- Opening Delimiter -

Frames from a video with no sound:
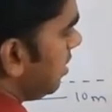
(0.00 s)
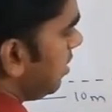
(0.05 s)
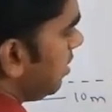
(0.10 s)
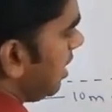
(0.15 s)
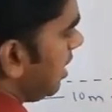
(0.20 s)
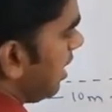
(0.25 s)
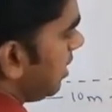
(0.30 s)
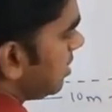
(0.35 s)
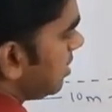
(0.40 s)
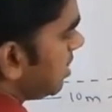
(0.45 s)

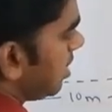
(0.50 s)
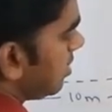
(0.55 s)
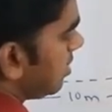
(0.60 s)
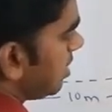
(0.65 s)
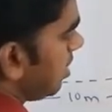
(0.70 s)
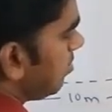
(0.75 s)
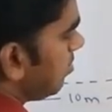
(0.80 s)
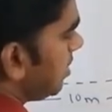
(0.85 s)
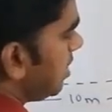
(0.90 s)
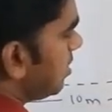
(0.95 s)
at
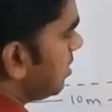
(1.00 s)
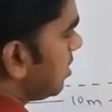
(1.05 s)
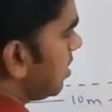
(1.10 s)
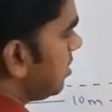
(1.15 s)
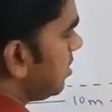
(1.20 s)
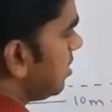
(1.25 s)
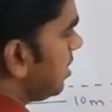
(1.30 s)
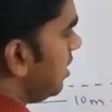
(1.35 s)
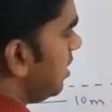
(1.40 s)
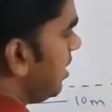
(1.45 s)
some
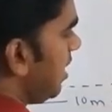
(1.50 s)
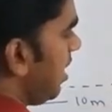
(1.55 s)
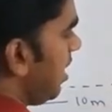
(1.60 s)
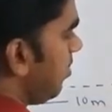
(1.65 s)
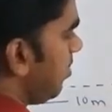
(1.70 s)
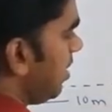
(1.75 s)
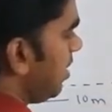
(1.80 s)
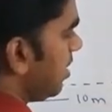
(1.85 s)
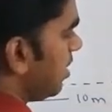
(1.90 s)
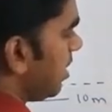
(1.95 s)
distance, say
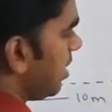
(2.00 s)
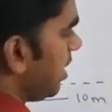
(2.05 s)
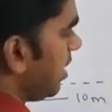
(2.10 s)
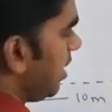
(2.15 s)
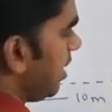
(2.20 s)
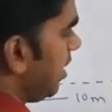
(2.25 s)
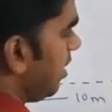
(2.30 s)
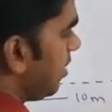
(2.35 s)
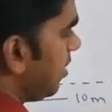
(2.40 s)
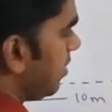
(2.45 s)
10 meter,
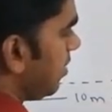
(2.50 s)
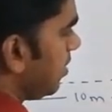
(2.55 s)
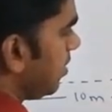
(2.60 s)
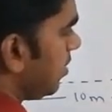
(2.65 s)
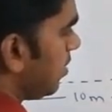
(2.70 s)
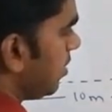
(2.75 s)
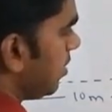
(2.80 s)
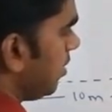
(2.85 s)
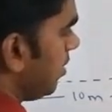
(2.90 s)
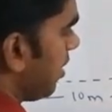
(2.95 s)
right?
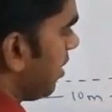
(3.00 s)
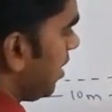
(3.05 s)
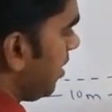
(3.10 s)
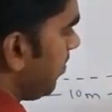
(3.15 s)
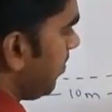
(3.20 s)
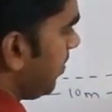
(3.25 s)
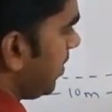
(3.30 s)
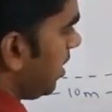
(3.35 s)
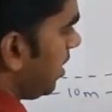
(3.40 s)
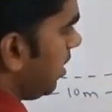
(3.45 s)
Okay,
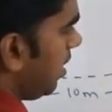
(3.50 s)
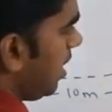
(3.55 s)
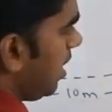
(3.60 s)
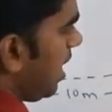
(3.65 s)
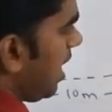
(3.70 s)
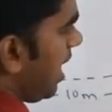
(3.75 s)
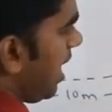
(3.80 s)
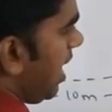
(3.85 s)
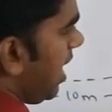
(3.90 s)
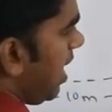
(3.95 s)

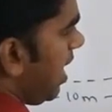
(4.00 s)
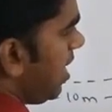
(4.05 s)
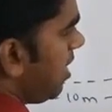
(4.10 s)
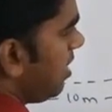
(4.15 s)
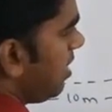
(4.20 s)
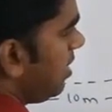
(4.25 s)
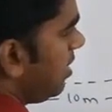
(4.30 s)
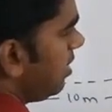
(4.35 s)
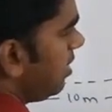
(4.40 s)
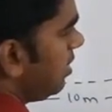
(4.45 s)

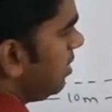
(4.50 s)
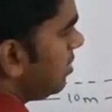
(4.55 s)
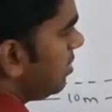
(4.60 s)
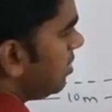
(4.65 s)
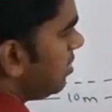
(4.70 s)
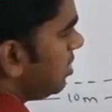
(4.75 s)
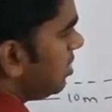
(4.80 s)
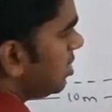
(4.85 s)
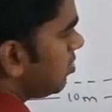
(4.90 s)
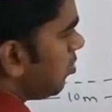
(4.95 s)
and he
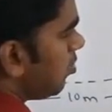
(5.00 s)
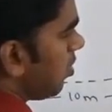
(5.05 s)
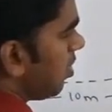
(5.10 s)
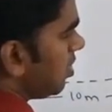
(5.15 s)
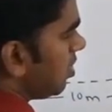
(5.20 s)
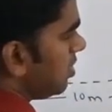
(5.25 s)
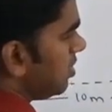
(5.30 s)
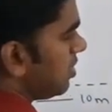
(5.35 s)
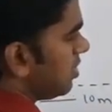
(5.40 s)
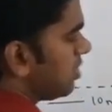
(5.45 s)
reached this
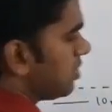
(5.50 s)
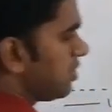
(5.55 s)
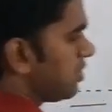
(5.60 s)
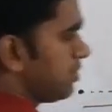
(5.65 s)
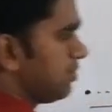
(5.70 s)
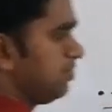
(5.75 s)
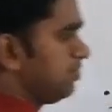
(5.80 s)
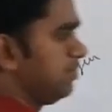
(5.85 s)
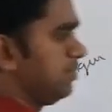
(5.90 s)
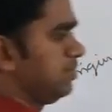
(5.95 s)
point.
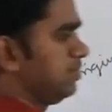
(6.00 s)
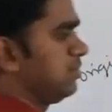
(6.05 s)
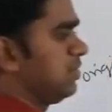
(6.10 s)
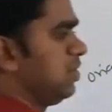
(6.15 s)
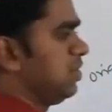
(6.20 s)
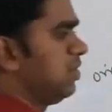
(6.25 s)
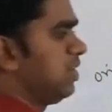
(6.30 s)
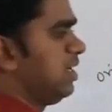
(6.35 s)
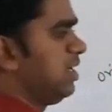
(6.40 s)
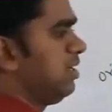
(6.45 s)

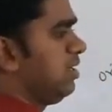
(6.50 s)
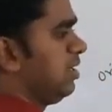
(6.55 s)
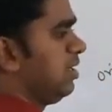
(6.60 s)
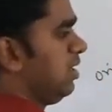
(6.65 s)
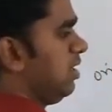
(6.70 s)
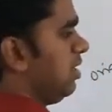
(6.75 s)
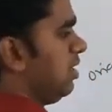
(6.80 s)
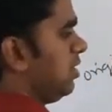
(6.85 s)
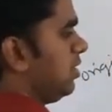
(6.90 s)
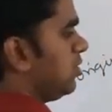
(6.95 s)
Okay,
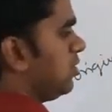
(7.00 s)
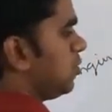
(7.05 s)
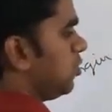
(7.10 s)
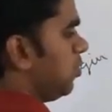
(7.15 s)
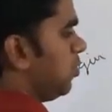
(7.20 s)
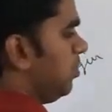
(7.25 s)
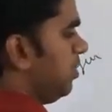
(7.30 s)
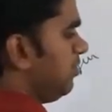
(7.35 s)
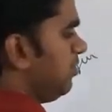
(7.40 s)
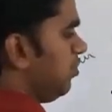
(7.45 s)

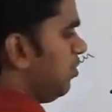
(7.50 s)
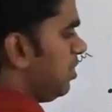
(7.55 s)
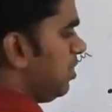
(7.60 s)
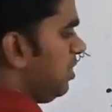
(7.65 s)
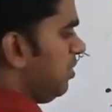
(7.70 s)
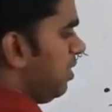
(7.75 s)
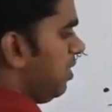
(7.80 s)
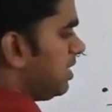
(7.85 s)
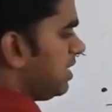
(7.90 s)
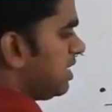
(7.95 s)
so before
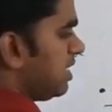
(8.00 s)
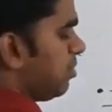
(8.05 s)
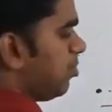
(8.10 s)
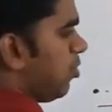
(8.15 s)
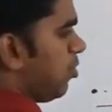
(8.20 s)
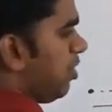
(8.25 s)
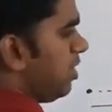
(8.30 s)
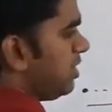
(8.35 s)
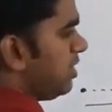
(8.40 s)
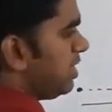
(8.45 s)
he was at a
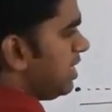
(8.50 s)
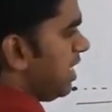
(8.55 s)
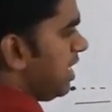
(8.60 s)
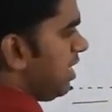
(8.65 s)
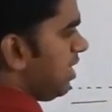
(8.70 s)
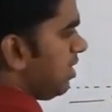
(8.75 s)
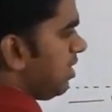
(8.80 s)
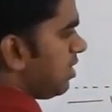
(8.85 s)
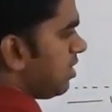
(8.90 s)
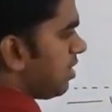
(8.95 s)
point
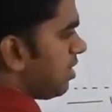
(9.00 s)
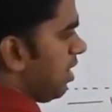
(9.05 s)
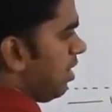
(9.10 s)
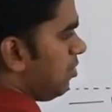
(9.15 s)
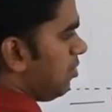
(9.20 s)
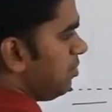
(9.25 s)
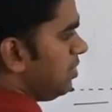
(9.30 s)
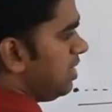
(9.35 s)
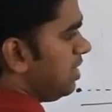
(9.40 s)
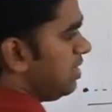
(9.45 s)
A,
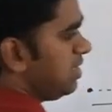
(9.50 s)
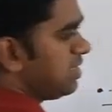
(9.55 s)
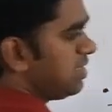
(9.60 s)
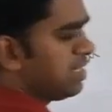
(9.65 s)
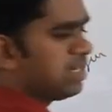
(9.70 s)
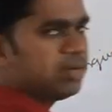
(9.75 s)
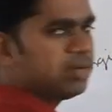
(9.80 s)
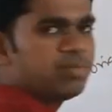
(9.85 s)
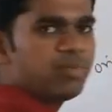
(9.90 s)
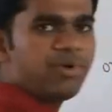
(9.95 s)
now he is
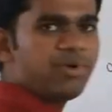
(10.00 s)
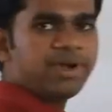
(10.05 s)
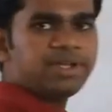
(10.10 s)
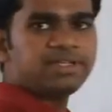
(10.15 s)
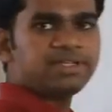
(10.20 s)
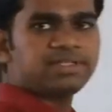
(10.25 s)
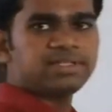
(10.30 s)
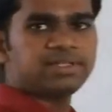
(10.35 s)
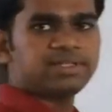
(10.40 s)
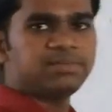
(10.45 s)
at a
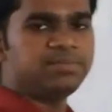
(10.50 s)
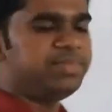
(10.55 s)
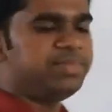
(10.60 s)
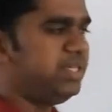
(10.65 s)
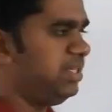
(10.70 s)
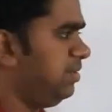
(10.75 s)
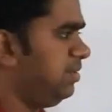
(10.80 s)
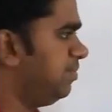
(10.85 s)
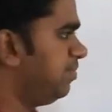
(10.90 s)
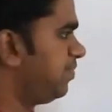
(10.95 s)
point
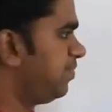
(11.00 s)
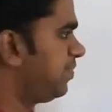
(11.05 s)
B.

- Closing Delimiter -

WHAT THIS TASK INVOLVES - We ask that the entries above be copied exactly, with the pictures omitted.

RESULT -
Frames from a video with no sound:
(0.00 s)
(0.05 s)
(0.10 s)
(0.15 s)
(0.20 s)
(0.25 s)
(0.30 s)
(0.35 s)
(0.40 s)
(0.45 s)

(0.50 s)
(0.55 s)
(0.60 s)
(0.65 s)
(0.70 s)
(0.75 s)
(0.80 s)
(0.85 s)
(0.90 s)
(0.95 s)
at
(1.00 s)
(1.05 s)
(1.10 s)
(1.15 s)
(1.20 s)
(1.25 s)
(1.30 s)
(1.35 s)
(1.40 s)
(1.45 s)
some
(1.50 s)
(1.55 s)
(1.60 s)
(1.65 s)
(1.70 s)
(1.75 s)
(1.80 s)
(1.85 s)
(1.90 s)
(1.95 s)
distance, say
(2.00 s)
(2.05 s)
(2.10 s)
(2.15 s)
(2.20 s)
(2.25 s)
(2.30 s)
(2.35 s)
(2.40 s)
(2.45 s)
10 meter,
(2.50 s)
(2.55 s)
(2.60 s)
(2.65 s)
(2.70 s)
(2.75 s)
(2.80 s)
(2.85 s)
(2.90 s)
(2.95 s)
right?
(3.00 s)
(3.05 s)
(3.10 s)
(3.15 s)
(3.20 s)
(3.25 s)
(3.30 s)
(3.35 s)
(3.40 s)
(3.45 s)
Okay,
(3.50 s)
(3.55 s)
(3.60 s)
(3.65 s)
(3.70 s)
(3.75 s)
(3.80 s)
(3.85 s)
(3.90 s)
(3.95 s)

(4.00 s)
(4.05 s)
(4.10 s)
(4.15 s)
(4.20 s)
(4.25 s)
(4.30 s)
(4.35 s)
(4.40 s)
(4.45 s)

(4.50 s)
(4.55 s)
(4.60 s)
(4.65 s)
(4.70 s)
(4.75 s)
(4.80 s)
(4.85 s)
(4.90 s)
(4.95 s)
and he
(5.00 s)
(5.05 s)
(5.10 s)
(5.15 s)
(5.20 s)
(5.25 s)
(5.30 s)
(5.35 s)
(5.40 s)
(5.45 s)
reached this
(5.50 s)
(5.55 s)
(5.60 s)
(5.65 s)
(5.70 s)
(5.75 s)
(5.80 s)
(5.85 s)
(5.90 s)
(5.95 s)
point.
(6.00 s)
(6.05 s)
(6.10 s)
(6.15 s)
(6.20 s)
(6.25 s)
(6.30 s)
(6.35 s)
(6.40 s)
(6.45 s)

(6.50 s)
(6.55 s)
(6.60 s)
(6.65 s)
(6.70 s)
(6.75 s)
(6.80 s)
(6.85 s)
(6.90 s)
(6.95 s)
Okay,
(7.00 s)
(7.05 s)
(7.10 s)
(7.15 s)
(7.20 s)
(7.25 s)
(7.30 s)
(7.35 s)
(7.40 s)
(7.45 s)

(7.50 s)
(7.55 s)
(7.60 s)
(7.65 s)
(7.70 s)
(7.75 s)
(7.80 s)
(7.85 s)
(7.90 s)
(7.95 s)
so before
(8.00 s)
(8.05 s)
(8.10 s)
(8.15 s)
(8.20 s)
(8.25 s)
(8.30 s)
(8.35 s)
(8.40 s)
(8.45 s)
he was at a
(8.50 s)
(8.55 s)
(8.60 s)
(8.65 s)
(8.70 s)
(8.75 s)
(8.80 s)
(8.85 s)
(8.90 s)
(8.95 s)
point
(9.00 s)
(9.05 s)
(9.10 s)
(9.15 s)
(9.20 s)
(9.25 s)
(9.30 s)
(9.35 s)
(9.40 s)
(9.45 s)
A,
(9.50 s)
(9.55 s)
(9.60 s)
(9.65 s)
(9.70 s)
(9.75 s)
(9.80 s)
(9.85 s)
(9.90 s)
(9.95 s)
now he is
(10.00 s)
(10.05 s)
(10.10 s)
(10.15 s)
(10.20 s)
(10.25 s)
(10.30 s)
(10.35 s)
(10.40 s)
(10.45 s)
at a
(10.50 s)
(10.55 s)
(10.60 s)
(10.65 s)
(10.70 s)
(10.75 s)
(10.80 s)
(10.85 s)
(10.90 s)
(10.95 s)
point
(11.00 s)
(11.05 s)
B.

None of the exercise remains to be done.